X = generate_features([events])
impacted_areas = area_service_area([
calc_service_area([events], baseline=False)
])
y = (impacted_areas - X.service_areas) / X.service_areas
model.fit(X, y)
We have had the opportunity to research and work on a topic that has very rarely been explored. This framework can be used to guide future work and help different parties assess the impact of events on nearby traffic conditions.

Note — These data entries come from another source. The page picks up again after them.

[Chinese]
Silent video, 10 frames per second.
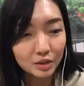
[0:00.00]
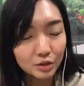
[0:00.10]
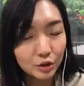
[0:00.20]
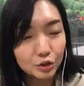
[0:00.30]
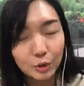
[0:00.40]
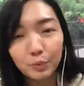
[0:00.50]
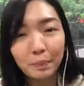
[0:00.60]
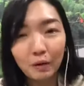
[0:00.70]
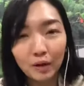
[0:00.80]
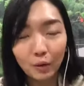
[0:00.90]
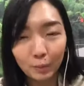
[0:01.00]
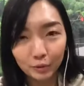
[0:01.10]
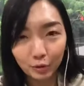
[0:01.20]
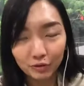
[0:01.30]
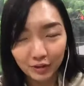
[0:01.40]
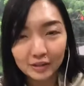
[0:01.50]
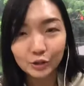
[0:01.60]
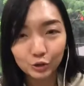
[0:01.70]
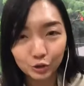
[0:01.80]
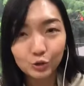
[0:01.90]
全部报告我们都会发在
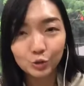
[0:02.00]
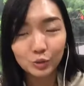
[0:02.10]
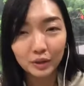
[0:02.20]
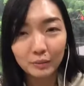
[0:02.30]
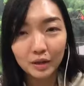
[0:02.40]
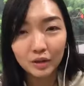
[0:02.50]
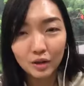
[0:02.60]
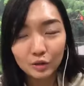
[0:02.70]
群组里面，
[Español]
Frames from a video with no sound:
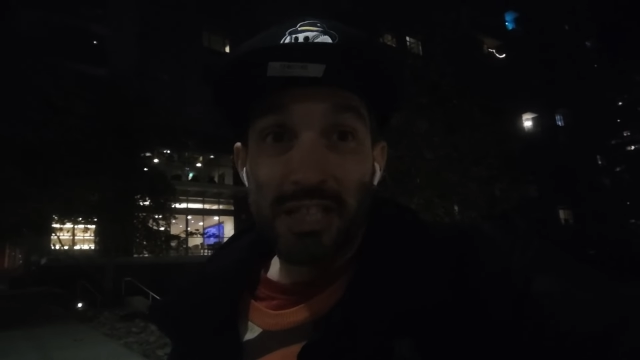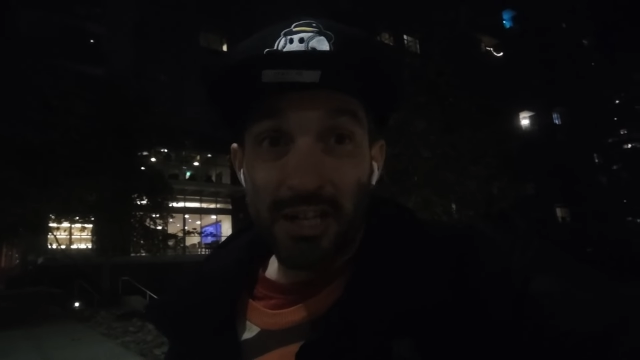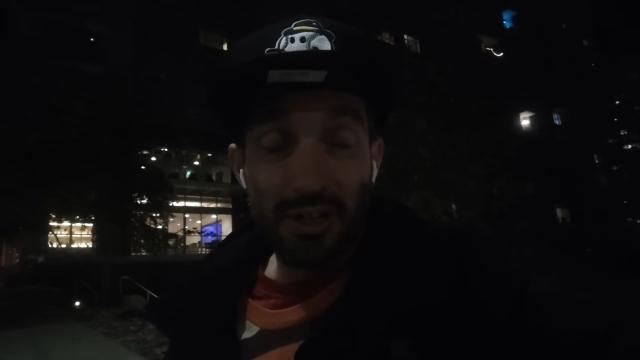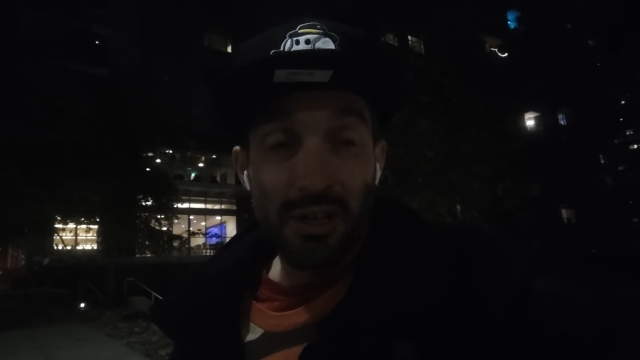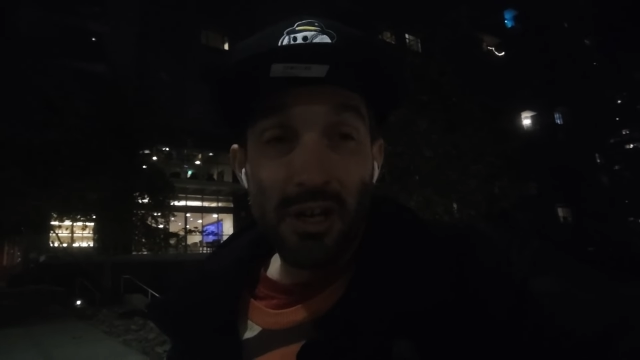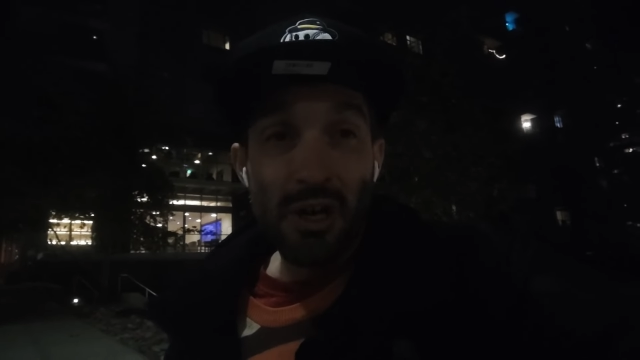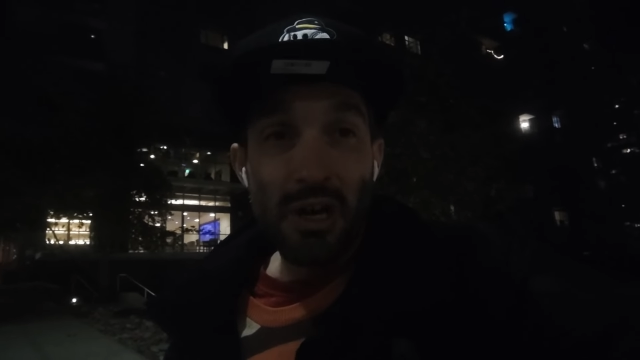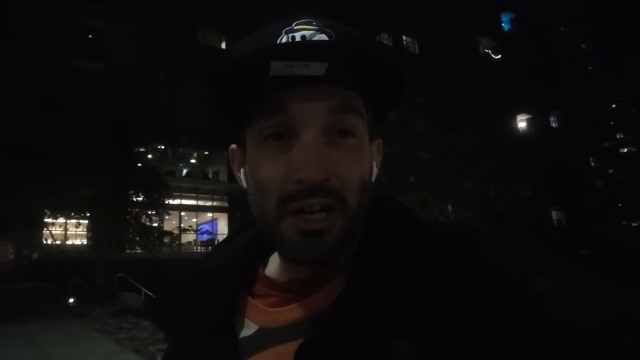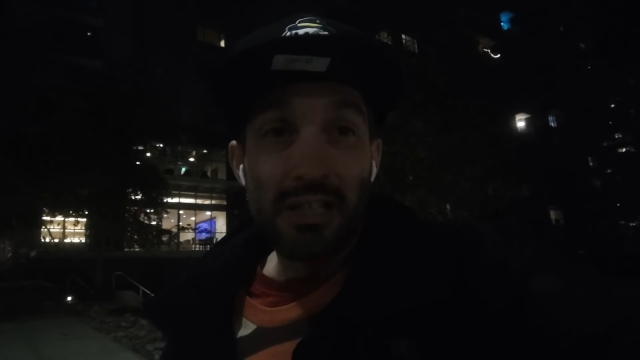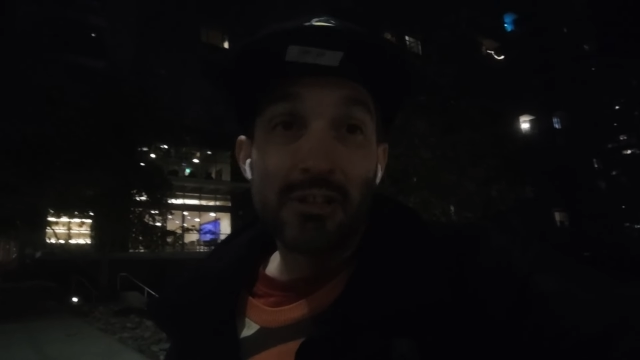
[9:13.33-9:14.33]
hater,
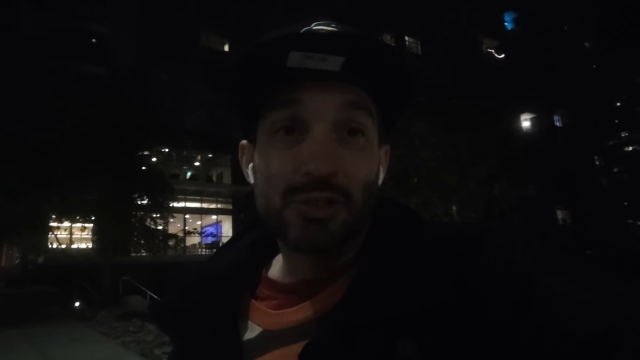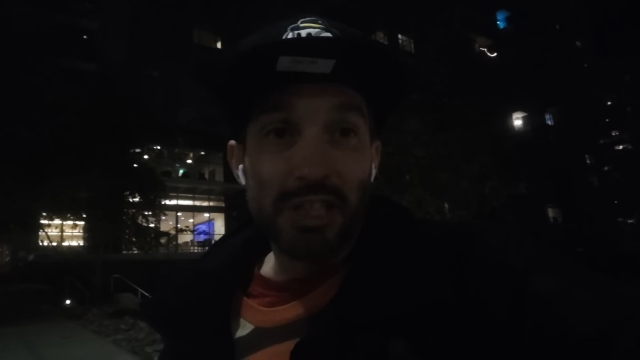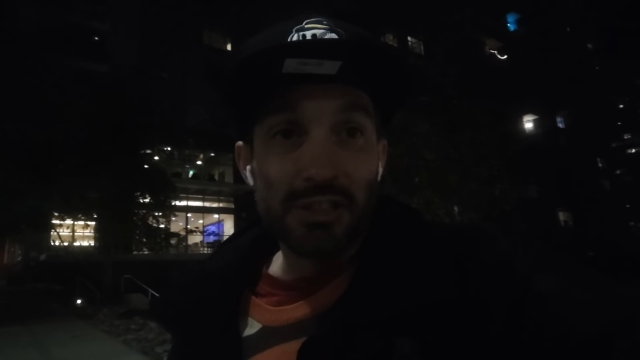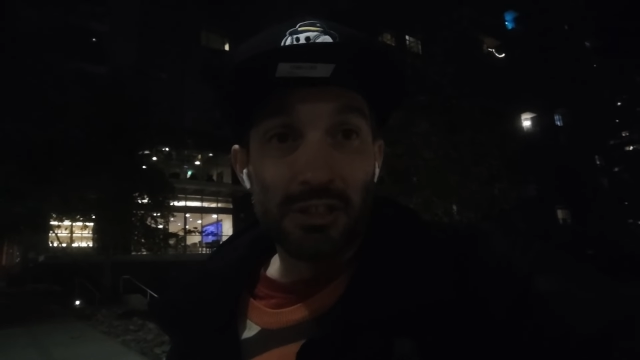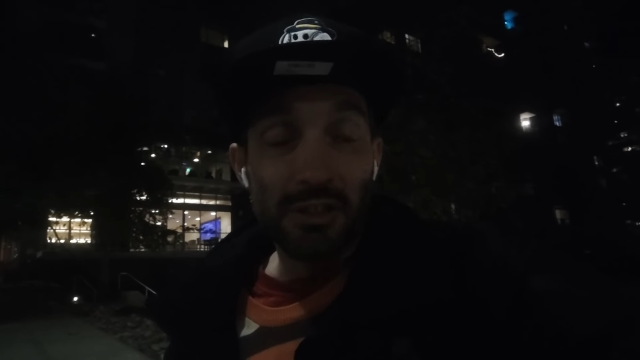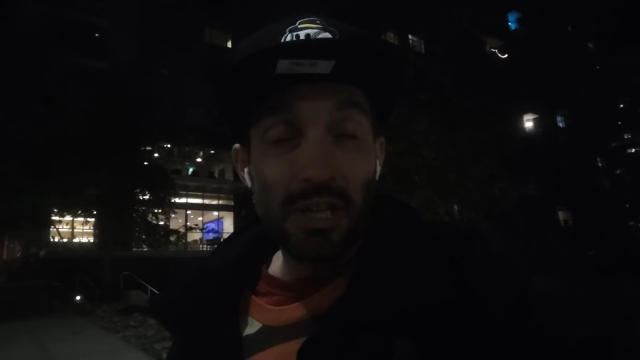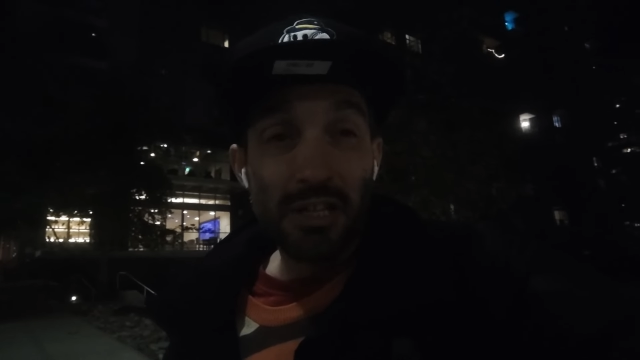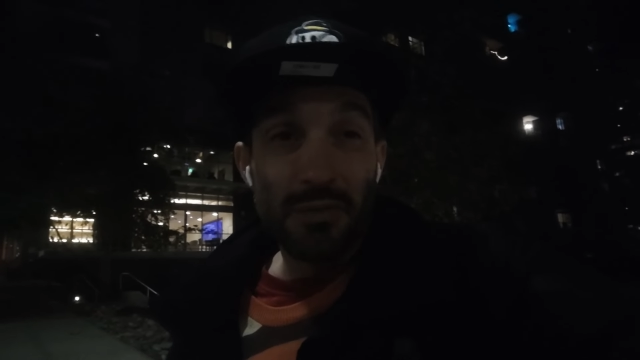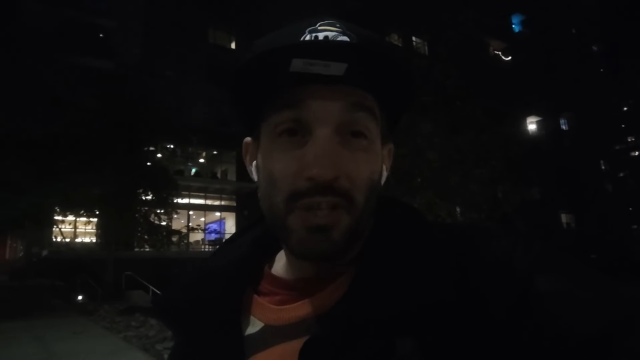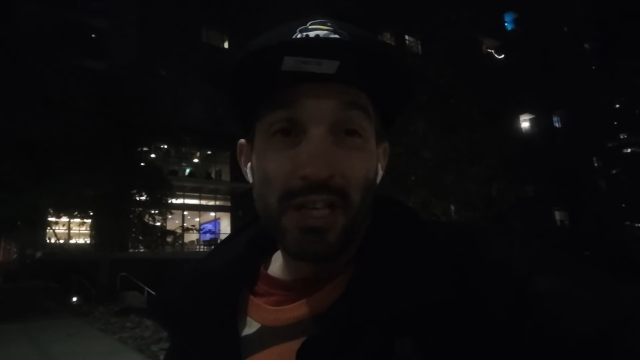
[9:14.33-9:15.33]
cloud chaser.
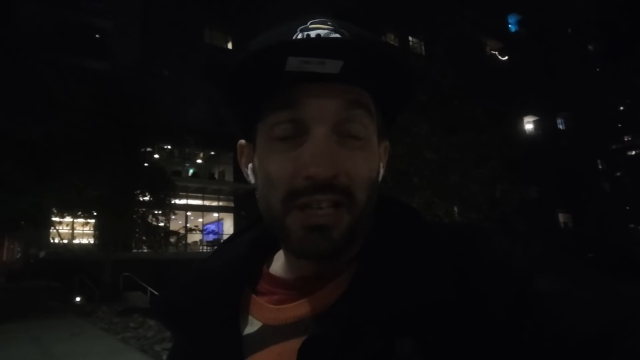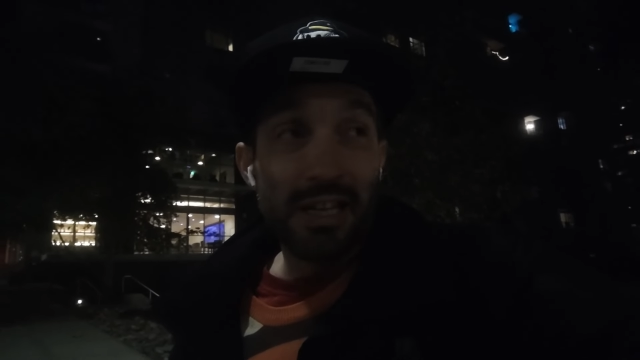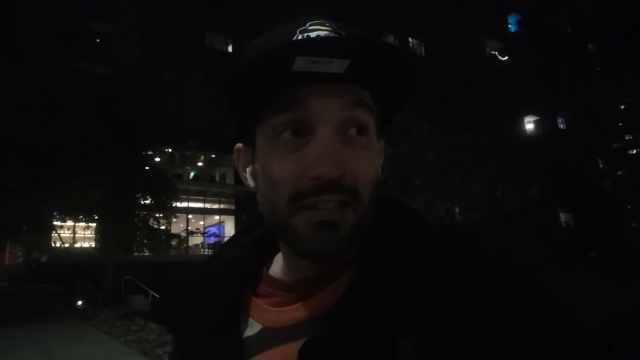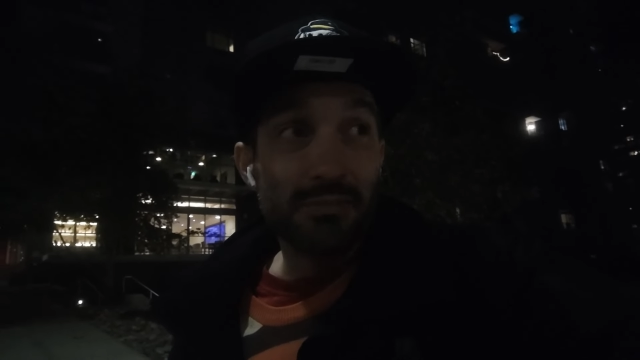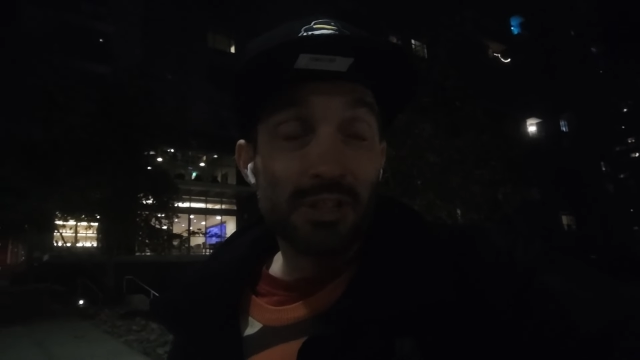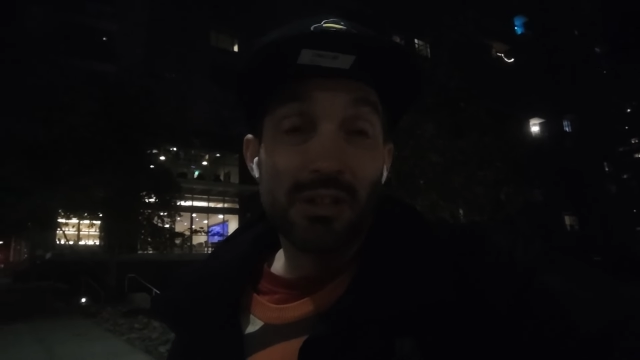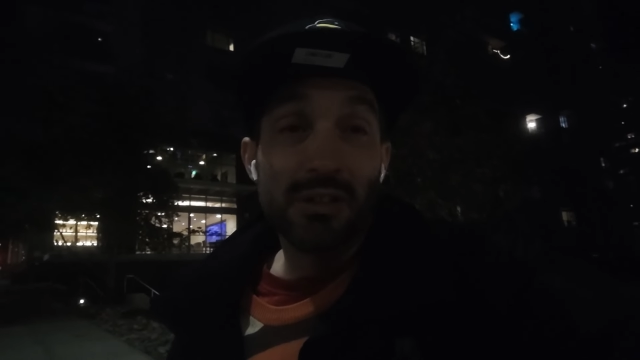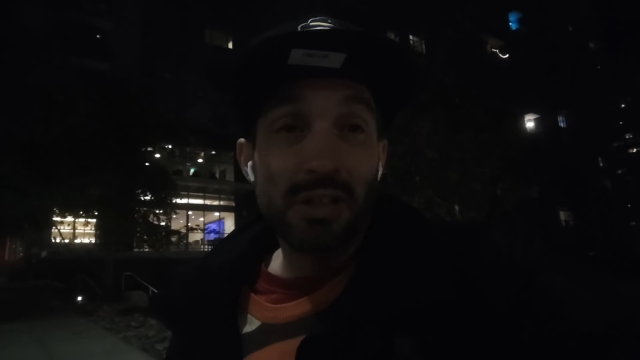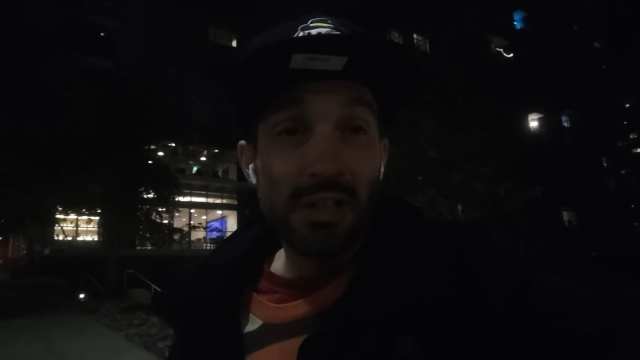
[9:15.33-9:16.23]
Significa que, you know,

We were not quite able to completely answer our initial research question. As has already been mentioned, we were unable to gain access to historical traffic data and could therefore not calculate the traffic impact of an event. If we were to gain access to such data, we can assess the predictive power of the features we generated or explore other possible features that could help determine traffic impact.
Despite the drawbacks, we believe that we have created something useful that can be used for future development, not just in events, but other facets of society. For example, it could be used to assess the traffic impact of newly built infrastructure in a city such as business buildings or schools. In such cases, we can treat estimated daily human traffic as attendance and the hours of work or school as times. Really any area with a known location, daily attendance, and time can be treated as an event.
Ultimately, many small parameters/arguments can be changed in the code above in order to facilitate the study of different areas. For example: the service areas can be calculated using DirectionFromFacility instead of DirectionTo, and the datetime passed in would use the end time of the event instead of the start time. Likewise, the service area could be any distance, whether that is driving, walking, or biking. It really depends on the user and what they hope to accomplish. This is why there isn’t necessarily a specific individual that this is targeted for.